La disparition des barrières d’âge (à 60 ans) pour l’attribution de la PCH nous paraît également être une piste intéressante. Toutefois, on estime à plus de 8 milliards d’euros par an une telle mesure que nous ne pourrons satisfaire qu’à la suite de l’assainissement de l’économie française. Il est vrai que tout particulièrement l’aide humaine pourrait être l’occasion de nombreuses créations d’emplois. De même, permettre à des industries françaises enfin protégées de la concurrence déloyale de produire du matériel spécialisé pour les handicapés rendrait service à ceux qui en ont besoin et contribuerait à l’amélioration de l’emploi au niveau national.

Nicolas Sarkozy (Union pour un Mouvement Populaire)

La politique en faveur des personnes handicapées a été l’une des priorités de mon quinquennat et je la poursuivrai. L’année 2015 fixée par la loi Handicap de 2005 est notre horizon, notamment pour les normes d’accessibilité des bâtiments publics et privés. J’ai refusé les dérogations sur ces normes, et je garderai ce cap.

Depuis 2007, la dépense publique dans le champ du handicap a connu une croissance particulièrement importante, de près de 25%, malgré la contrainte financière. C’était à mes yeux un secteur prioritaire de l’action publique. Concrètement, je souhaite poursuivre mon action dans plusieurs domaines qui me tiennent à cœur.

D’abord, la scolarisation des enfants en situation de handicap. Le principe selon lequel les enfants handicapés doivent être accueillis dans les mêmes écoles que tous les autres enfants faisait partie de mes engagements de campagne de 2007. Faire grandir ensemble enfants handicapés et enfants sans handicap, c’est un enrichissement incomparable pour tous. Désormais, plus de deux cent mille enfants handicapés sont scolarisés grâce au doublement des moyens financiers qui y sont consacrés. Et près de 90% d’entre eux sont scolarisés à temps plein. Je ne peux que m’engager à maintenir et conforter cette politique.

Ensuite, l’emploi des personnes handicapées. 49 % des entreprises assujetties dépassent aujourd’hui l’objectif de 6 % de personnes handicapées employées et le pourcentage de personnes handicapées dans le secteur public approche les 5%. Le nombre des entreprises n’employant aucun travailleur handicapé a diminué de 93% entre 2008 et 2010. C’est un beau succès, mais je ne m’en contenterai pas. Je consacrerai par ailleurs un effort particulier pour améliorer le niveau de qualification des personnes handicapées, et leur ouvrir un meilleur accès à l’emploi, avec un appui personnalisé de Pôle emploi ou des CAP emploi. Car l’accès à l’emploi est la meilleure façon de garantir une pleine intégration des personnes handicapées à la vie sociale.
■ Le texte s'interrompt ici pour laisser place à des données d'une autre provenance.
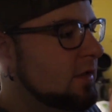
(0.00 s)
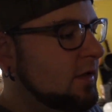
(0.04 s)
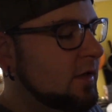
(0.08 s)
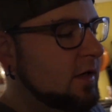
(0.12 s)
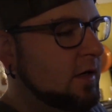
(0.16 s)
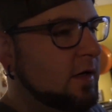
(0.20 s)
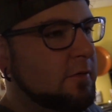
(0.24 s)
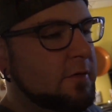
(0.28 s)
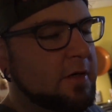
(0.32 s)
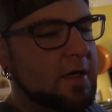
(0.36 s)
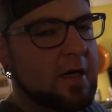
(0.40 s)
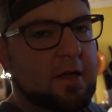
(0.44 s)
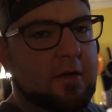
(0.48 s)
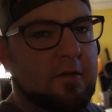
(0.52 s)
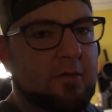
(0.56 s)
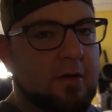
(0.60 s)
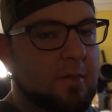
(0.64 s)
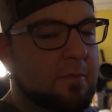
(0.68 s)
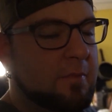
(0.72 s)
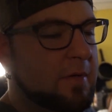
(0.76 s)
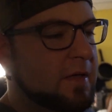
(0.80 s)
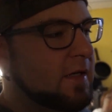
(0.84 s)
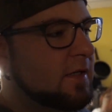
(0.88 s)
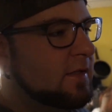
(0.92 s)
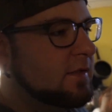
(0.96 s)
Uh, we're getting
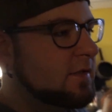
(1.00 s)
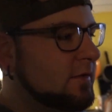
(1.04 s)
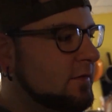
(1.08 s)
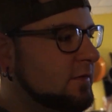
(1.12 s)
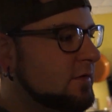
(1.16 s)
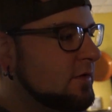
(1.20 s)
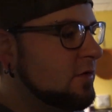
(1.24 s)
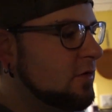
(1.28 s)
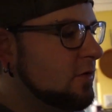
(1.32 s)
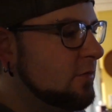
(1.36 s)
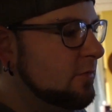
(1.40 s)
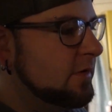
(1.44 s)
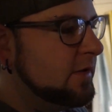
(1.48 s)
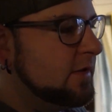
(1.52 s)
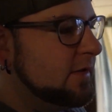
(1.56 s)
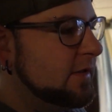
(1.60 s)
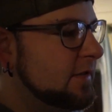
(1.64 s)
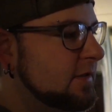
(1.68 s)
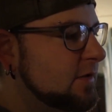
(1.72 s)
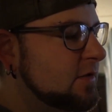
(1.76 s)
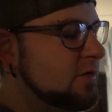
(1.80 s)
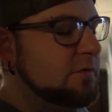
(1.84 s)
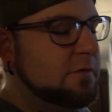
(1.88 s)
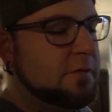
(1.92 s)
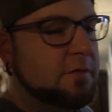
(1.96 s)
green beans. Those are normally
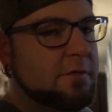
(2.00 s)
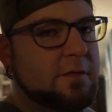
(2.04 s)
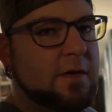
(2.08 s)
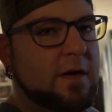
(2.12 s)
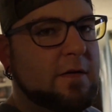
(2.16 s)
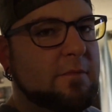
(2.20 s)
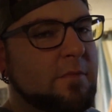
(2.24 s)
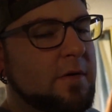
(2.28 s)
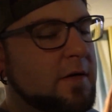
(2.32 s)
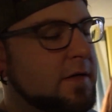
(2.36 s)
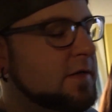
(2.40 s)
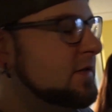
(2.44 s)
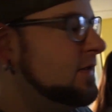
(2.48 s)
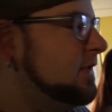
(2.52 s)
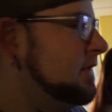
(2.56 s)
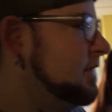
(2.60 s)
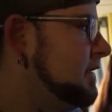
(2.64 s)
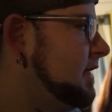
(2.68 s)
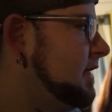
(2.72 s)
like two for five bucks at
Enfin, la prise en charge des personnes handicapées vieillissantes. L’espérance de vie est désormais globalement supérieure à 60 ans pour l’ensemble des handicaps, en particulier le handicap mental. Cette augmentation de l’espérance de vie des personnes handicapées est une avancée formidable. Elle pose aussi un certain nombre de défis à notre système de prise en charge, aussi bien à domicile qu’en établissement. Je prends l’engagement de prendre en compte la problématique des personnes handicapées vieillissantes, qui n’ont pas encore suffisamment accès à des structures adaptées.

*L’ADMR est un mouvement apolitique et ne prend parti pour aucun programme ni aucun candidat. Les réponses sont données par thème, dans l’ordre alphabétique des noms des candidats.